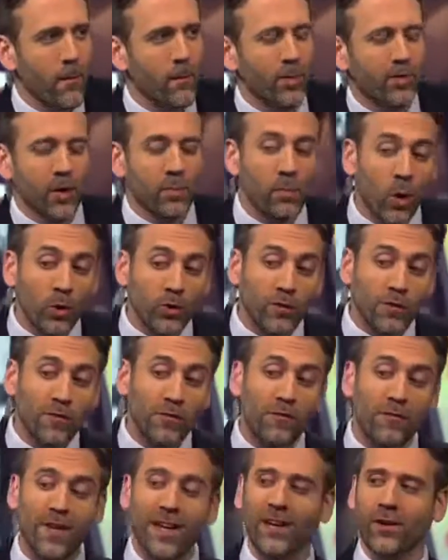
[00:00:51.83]
But the most
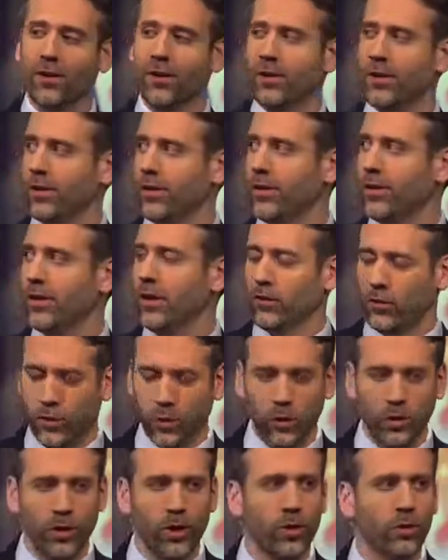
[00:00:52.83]
feared is
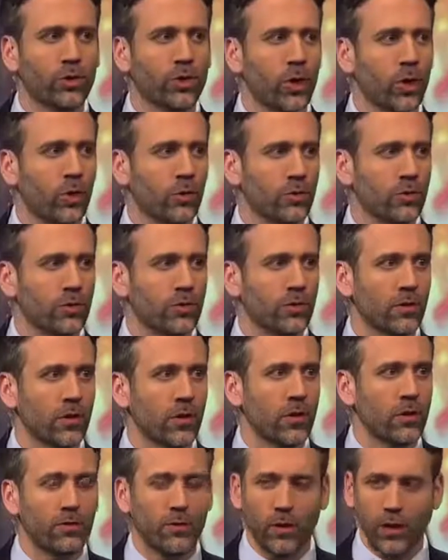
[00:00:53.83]
Julio Jones,
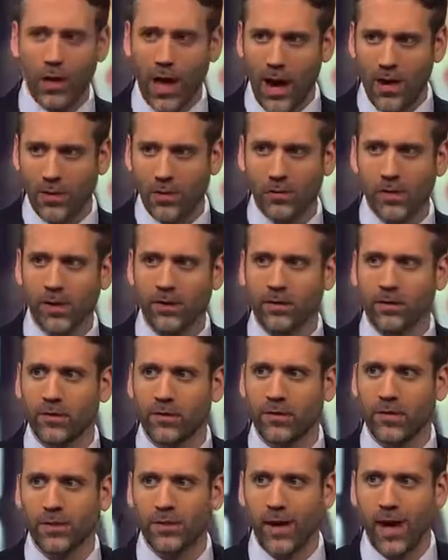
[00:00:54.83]
for a lot of the
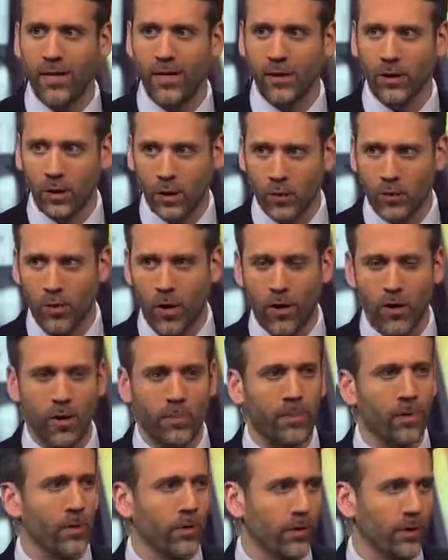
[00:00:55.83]
reasons, Stephen A., that you brought
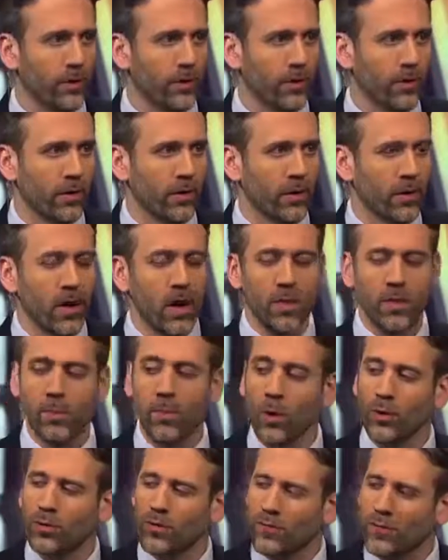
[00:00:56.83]
up earlier.
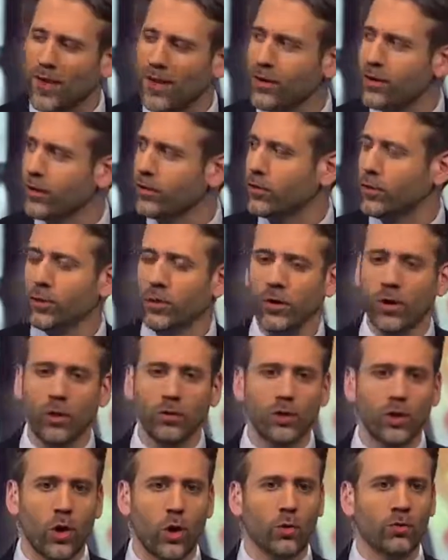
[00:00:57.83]
The most feared is
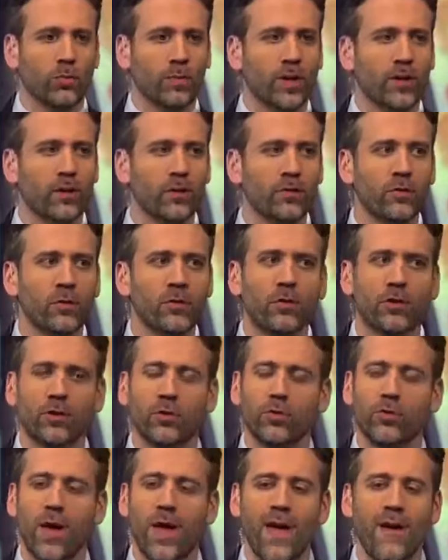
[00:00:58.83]
Julio Jones because you
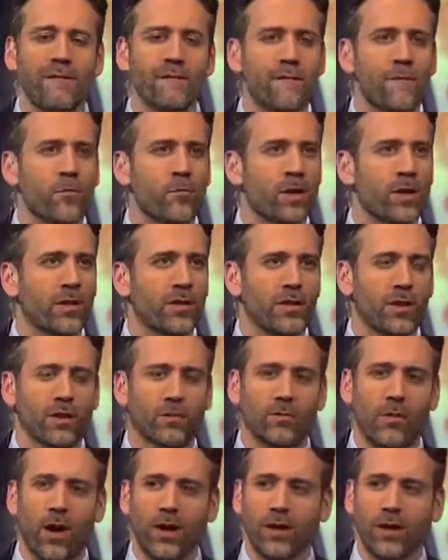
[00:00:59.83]
could do everything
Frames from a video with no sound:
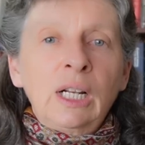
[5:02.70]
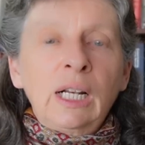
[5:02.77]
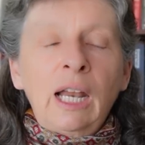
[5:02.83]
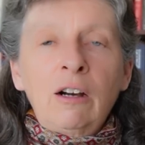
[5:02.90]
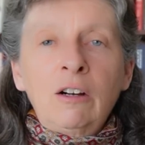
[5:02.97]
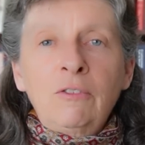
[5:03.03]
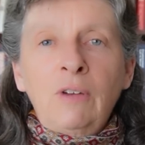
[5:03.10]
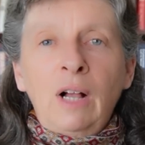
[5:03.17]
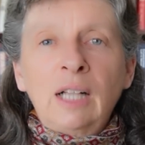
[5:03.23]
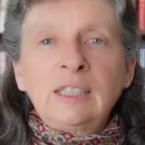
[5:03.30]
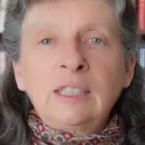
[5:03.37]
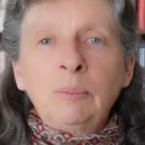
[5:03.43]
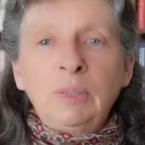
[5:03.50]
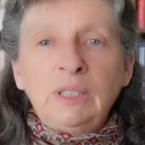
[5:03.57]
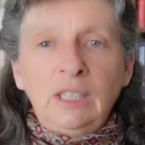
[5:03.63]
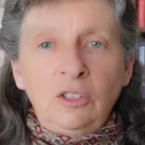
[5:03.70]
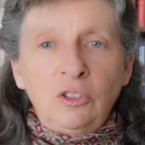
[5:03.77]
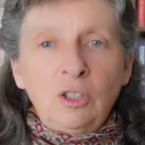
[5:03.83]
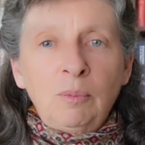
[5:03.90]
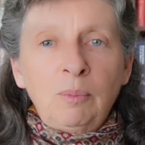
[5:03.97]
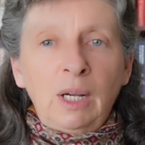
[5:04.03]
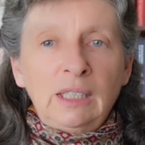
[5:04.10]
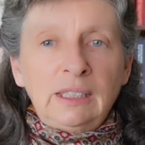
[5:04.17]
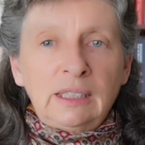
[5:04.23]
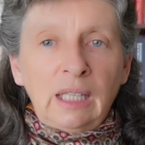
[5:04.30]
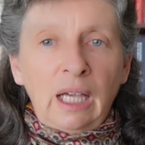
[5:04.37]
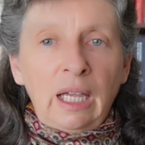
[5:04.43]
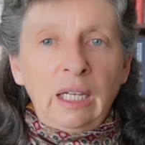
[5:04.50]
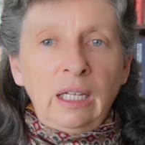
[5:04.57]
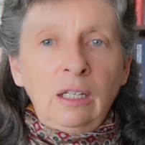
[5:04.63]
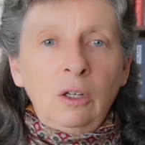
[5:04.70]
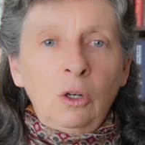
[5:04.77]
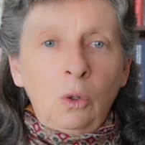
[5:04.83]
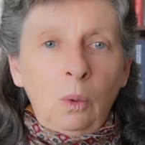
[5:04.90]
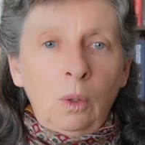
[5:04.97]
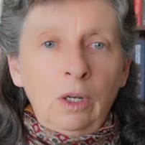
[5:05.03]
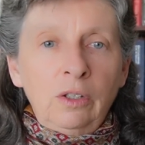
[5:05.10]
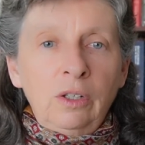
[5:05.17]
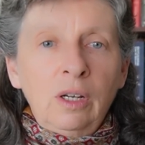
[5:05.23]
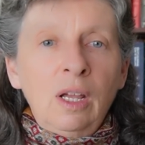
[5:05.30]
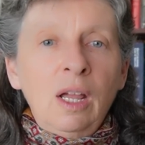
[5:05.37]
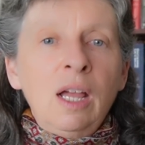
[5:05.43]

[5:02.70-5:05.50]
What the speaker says: clarifies the position by saying, quote,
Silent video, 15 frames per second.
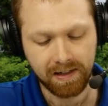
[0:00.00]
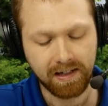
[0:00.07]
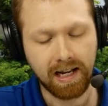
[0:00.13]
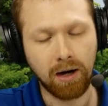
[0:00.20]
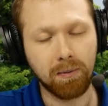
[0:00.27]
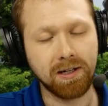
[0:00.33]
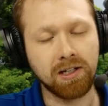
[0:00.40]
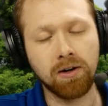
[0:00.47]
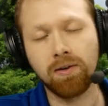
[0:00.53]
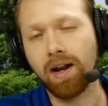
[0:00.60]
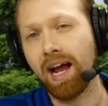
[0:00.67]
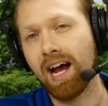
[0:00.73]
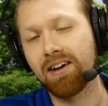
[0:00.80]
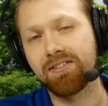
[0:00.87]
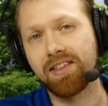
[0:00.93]
Now, we don't
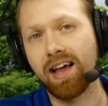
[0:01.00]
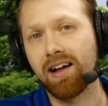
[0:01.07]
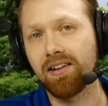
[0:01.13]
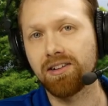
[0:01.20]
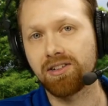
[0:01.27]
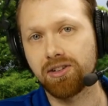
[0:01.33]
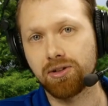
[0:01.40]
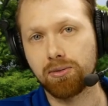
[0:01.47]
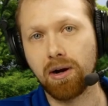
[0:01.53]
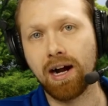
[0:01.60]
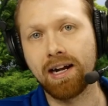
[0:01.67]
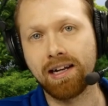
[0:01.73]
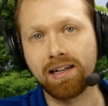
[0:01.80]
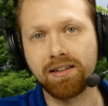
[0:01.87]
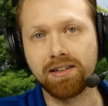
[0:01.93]
have Thallus'
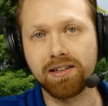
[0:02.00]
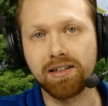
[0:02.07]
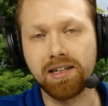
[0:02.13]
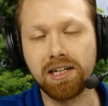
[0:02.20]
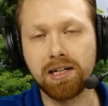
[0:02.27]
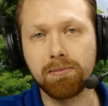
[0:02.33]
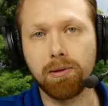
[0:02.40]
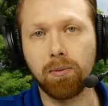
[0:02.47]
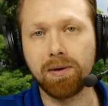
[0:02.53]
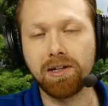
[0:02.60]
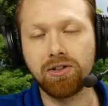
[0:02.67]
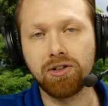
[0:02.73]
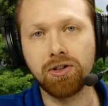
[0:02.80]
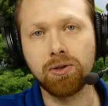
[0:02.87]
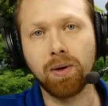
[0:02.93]
writings, but
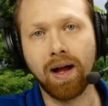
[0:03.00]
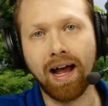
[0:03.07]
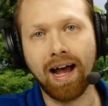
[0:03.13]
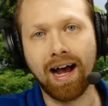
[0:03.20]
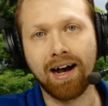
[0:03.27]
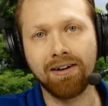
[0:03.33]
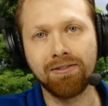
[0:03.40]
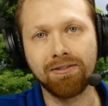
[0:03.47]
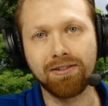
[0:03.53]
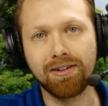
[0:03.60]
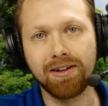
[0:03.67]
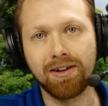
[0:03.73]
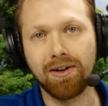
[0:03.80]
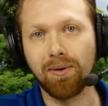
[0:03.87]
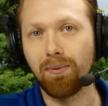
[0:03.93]
we do have
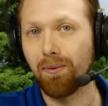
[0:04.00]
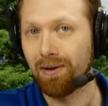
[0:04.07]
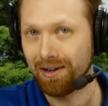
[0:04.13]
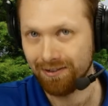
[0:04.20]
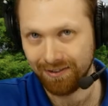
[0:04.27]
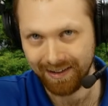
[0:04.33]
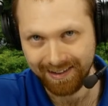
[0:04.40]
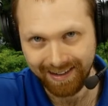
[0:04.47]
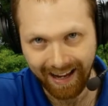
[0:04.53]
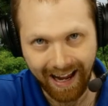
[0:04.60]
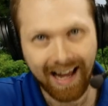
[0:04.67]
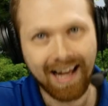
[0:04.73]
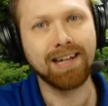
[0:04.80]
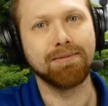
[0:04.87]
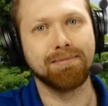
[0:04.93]
one of his
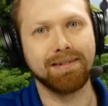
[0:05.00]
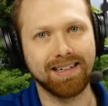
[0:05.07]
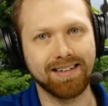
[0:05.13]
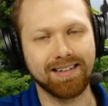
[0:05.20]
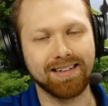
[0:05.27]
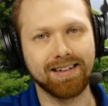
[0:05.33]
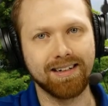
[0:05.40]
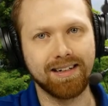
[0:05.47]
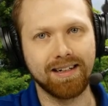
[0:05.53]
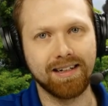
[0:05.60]
enemies.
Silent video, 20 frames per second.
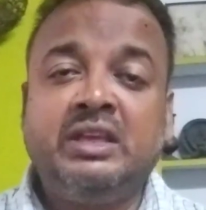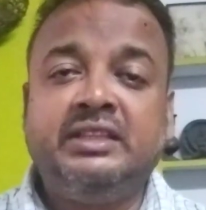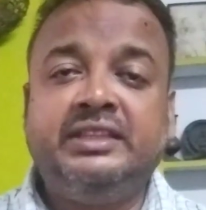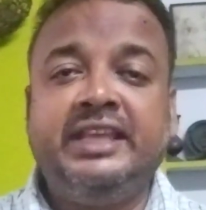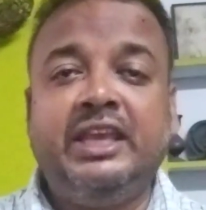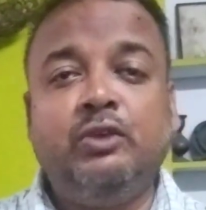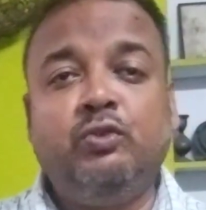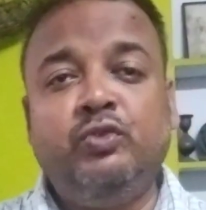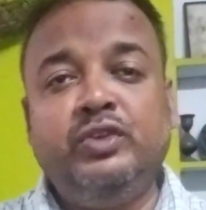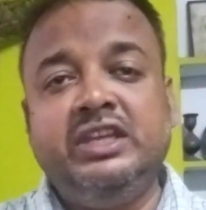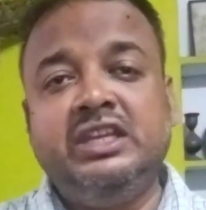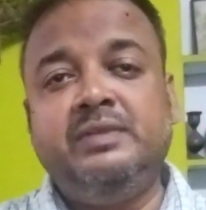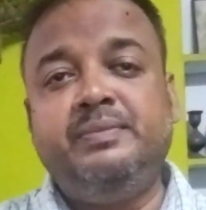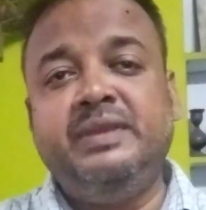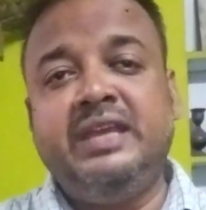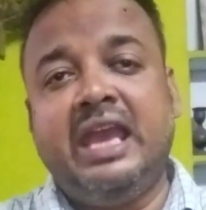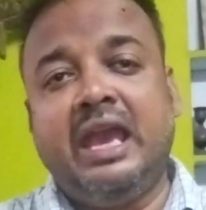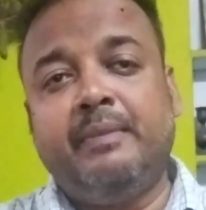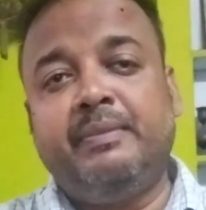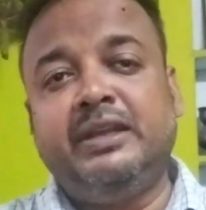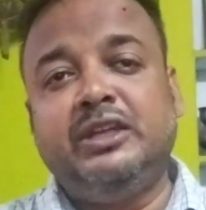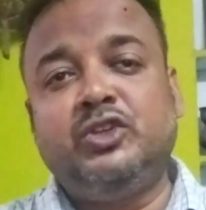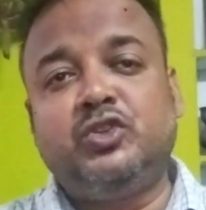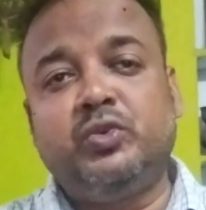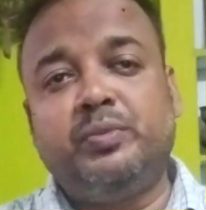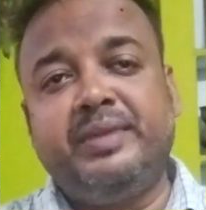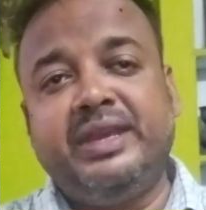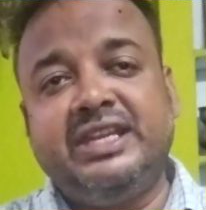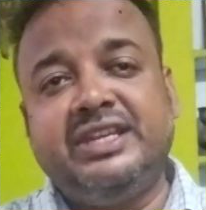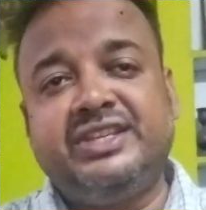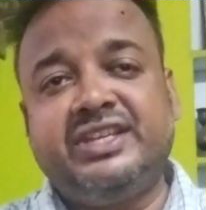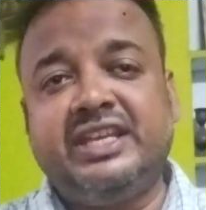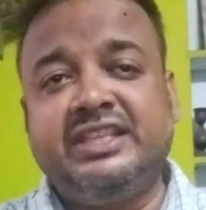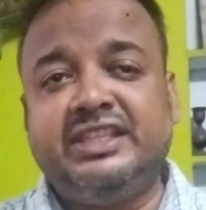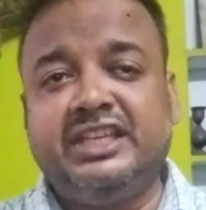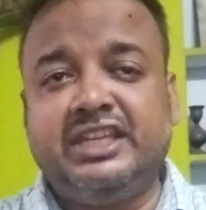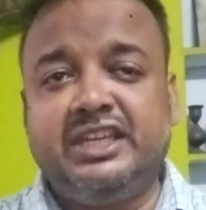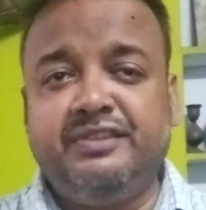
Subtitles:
they will be able to maintain the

Problem description: Copy out every line above without change, dropping the pictures.

Answer space:
[00:00:51.83]
But the most
[00:00:52.83]
feared is
[00:00:53.83]
Julio Jones,
[00:00:54.83]
for a lot of the
[00:00:55.83]
reasons, Stephen A., that you brought
[00:00:56.83]
up earlier.
[00:00:57.83]
The most feared is
[00:00:58.83]
Julio Jones because you
[00:00:59.83]
could do everything
Frames from a video with no sound:
[5:02.70]
[5:02.77]
[5:02.83]
[5:02.90]
[5:02.97]
[5:03.03]
[5:03.10]
[5:03.17]
[5:03.23]
[5:03.30]
[5:03.37]
[5:03.43]
[5:03.50]
[5:03.57]
[5:03.63]
[5:03.70]
[5:03.77]
[5:03.83]
[5:03.90]
[5:03.97]
[5:04.03]
[5:04.10]
[5:04.17]
[5:04.23]
[5:04.30]
[5:04.37]
[5:04.43]
[5:04.50]
[5:04.57]
[5:04.63]
[5:04.70]
[5:04.77]
[5:04.83]
[5:04.90]
[5:04.97]
[5:05.03]
[5:05.10]
[5:05.17]
[5:05.23]
[5:05.30]
[5:05.37]
[5:05.43]

[5:02.70-5:05.50]
What the speaker says: clarifies the position by saying, quote,
Silent video, 15 frames per second.
[0:00.00]
[0:00.07]
[0:00.13]
[0:00.20]
[0:00.27]
[0:00.33]
[0:00.40]
[0:00.47]
[0:00.53]
[0:00.60]
[0:00.67]
[0:00.73]
[0:00.80]
[0:00.87]
[0:00.93]
Now, we don't
[0:01.00]
[0:01.07]
[0:01.13]
[0:01.20]
[0:01.27]
[0:01.33]
[0:01.40]
[0:01.47]
[0:01.53]
[0:01.60]
[0:01.67]
[0:01.73]
[0:01.80]
[0:01.87]
[0:01.93]
have Thallus'
[0:02.00]
[0:02.07]
[0:02.13]
[0:02.20]
[0:02.27]
[0:02.33]
[0:02.40]
[0:02.47]
[0:02.53]
[0:02.60]
[0:02.67]
[0:02.73]
[0:02.80]
[0:02.87]
[0:02.93]
writings, but
[0:03.00]
[0:03.07]
[0:03.13]
[0:03.20]
[0:03.27]
[0:03.33]
[0:03.40]
[0:03.47]
[0:03.53]
[0:03.60]
[0:03.67]
[0:03.73]
[0:03.80]
[0:03.87]
[0:03.93]
we do have
[0:04.00]
[0:04.07]
[0:04.13]
[0:04.20]
[0:04.27]
[0:04.33]
[0:04.40]
[0:04.47]
[0:04.53]
[0:04.60]
[0:04.67]
[0:04.73]
[0:04.80]
[0:04.87]
[0:04.93]
one of his
[0:05.00]
[0:05.07]
[0:05.13]
[0:05.20]
[0:05.27]
[0:05.33]
[0:05.40]
[0:05.47]
[0:05.53]
[0:05.60]
enemies.
Silent video, 20 frames per second.
Subtitles:
they will be able to maintain the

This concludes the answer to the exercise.